**Task to complete:** The line containing "(13.00 s to 13.05 s)" marks the end; return exactly every line from the start of the records up to and including it, but no pictures.

**Provided data:**
::::::

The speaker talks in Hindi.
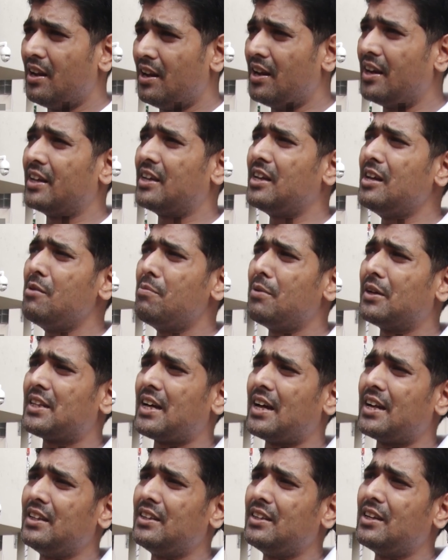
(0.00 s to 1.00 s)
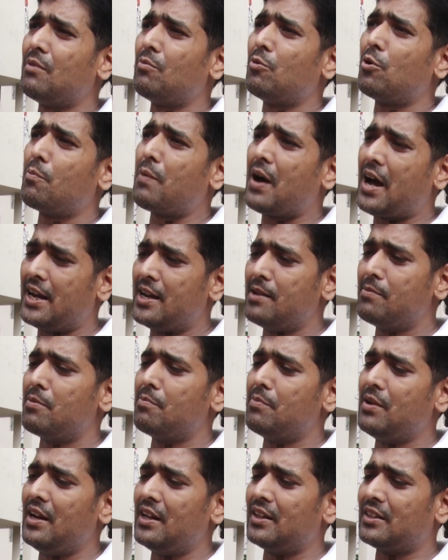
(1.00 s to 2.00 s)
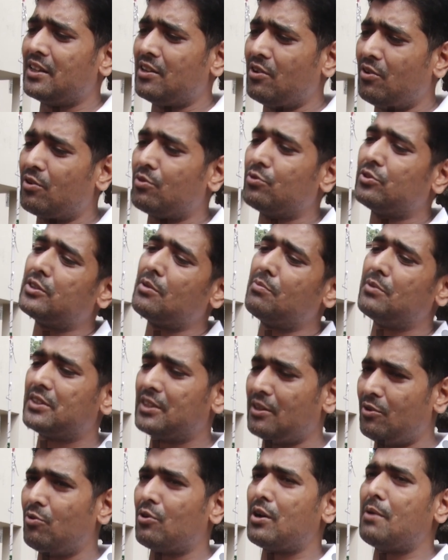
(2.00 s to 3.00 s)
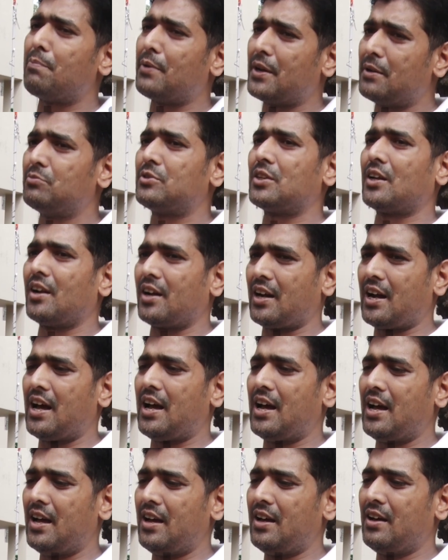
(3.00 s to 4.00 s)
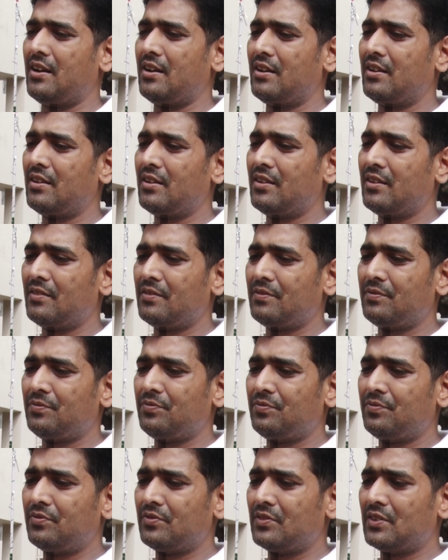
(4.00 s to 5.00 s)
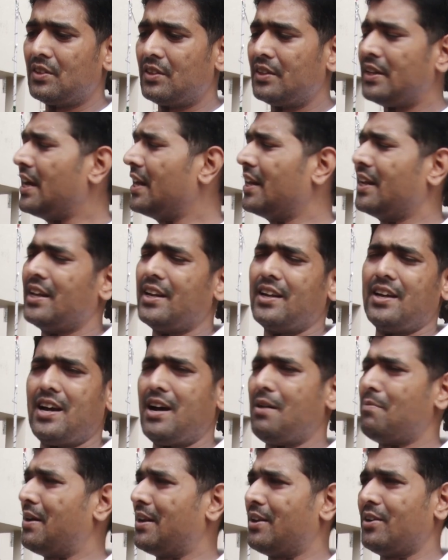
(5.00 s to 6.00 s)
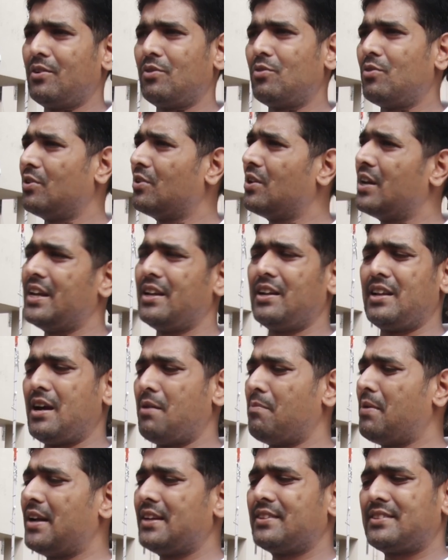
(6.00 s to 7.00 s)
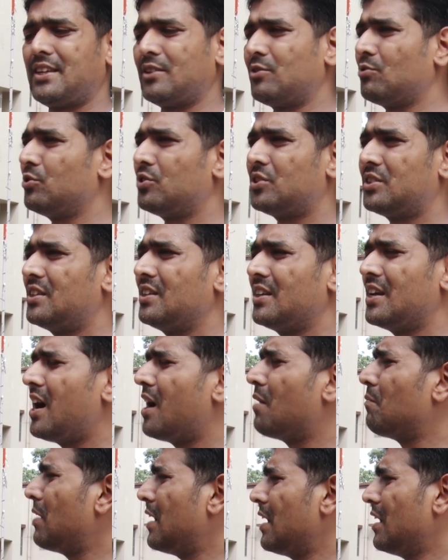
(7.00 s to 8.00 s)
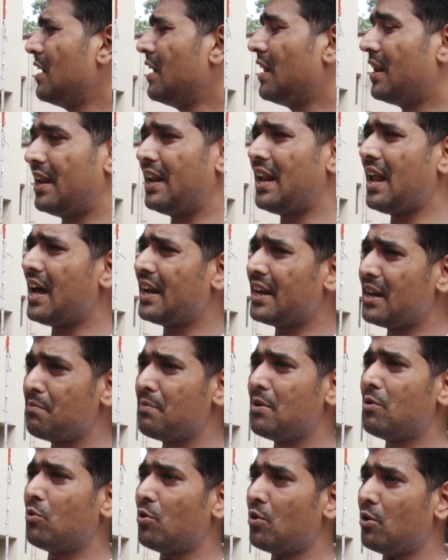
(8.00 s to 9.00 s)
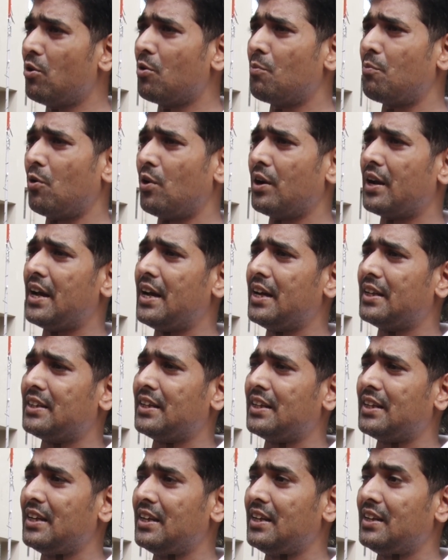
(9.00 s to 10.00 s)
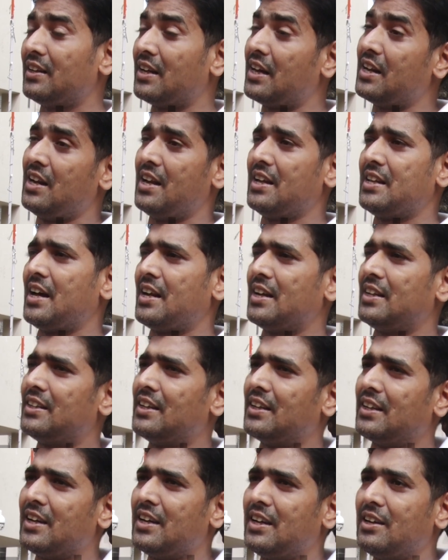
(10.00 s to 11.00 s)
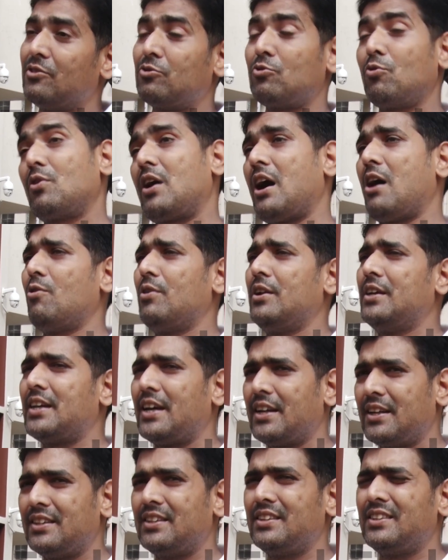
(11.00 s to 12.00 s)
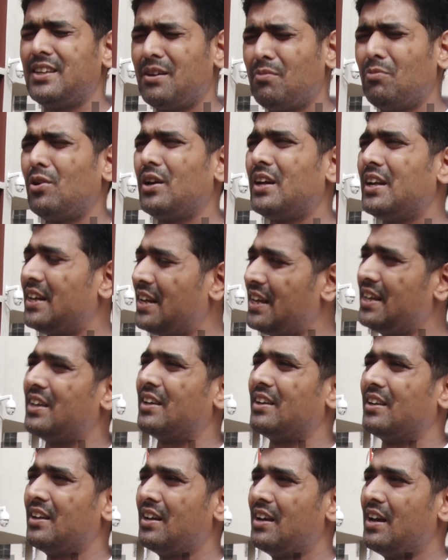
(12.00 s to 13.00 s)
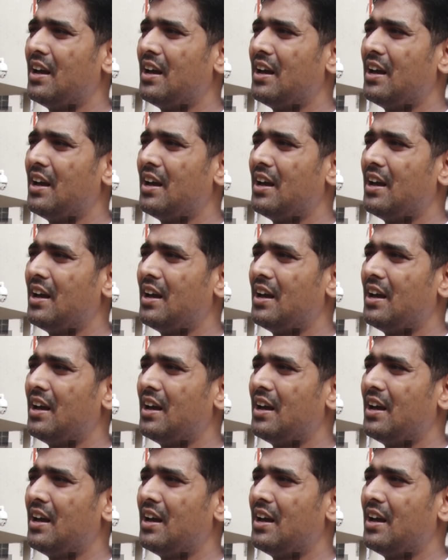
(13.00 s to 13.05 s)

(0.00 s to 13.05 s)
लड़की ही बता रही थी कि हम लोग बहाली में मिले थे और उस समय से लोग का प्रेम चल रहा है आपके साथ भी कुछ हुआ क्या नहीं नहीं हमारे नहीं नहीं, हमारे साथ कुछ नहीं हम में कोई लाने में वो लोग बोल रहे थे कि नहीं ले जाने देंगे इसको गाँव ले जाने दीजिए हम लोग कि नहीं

::::::

**Result of this task:**
The speaker talks in Hindi.
(0.00 s to 1.00 s)
(1.00 s to 2.00 s)
(2.00 s to 3.00 s)
(3.00 s to 4.00 s)
(4.00 s to 5.00 s)
(5.00 s to 6.00 s)
(6.00 s to 7.00 s)
(7.00 s to 8.00 s)
(8.00 s to 9.00 s)
(9.00 s to 10.00 s)
(10.00 s to 11.00 s)
(11.00 s to 12.00 s)
(12.00 s to 13.00 s)
(13.00 s to 13.05 s)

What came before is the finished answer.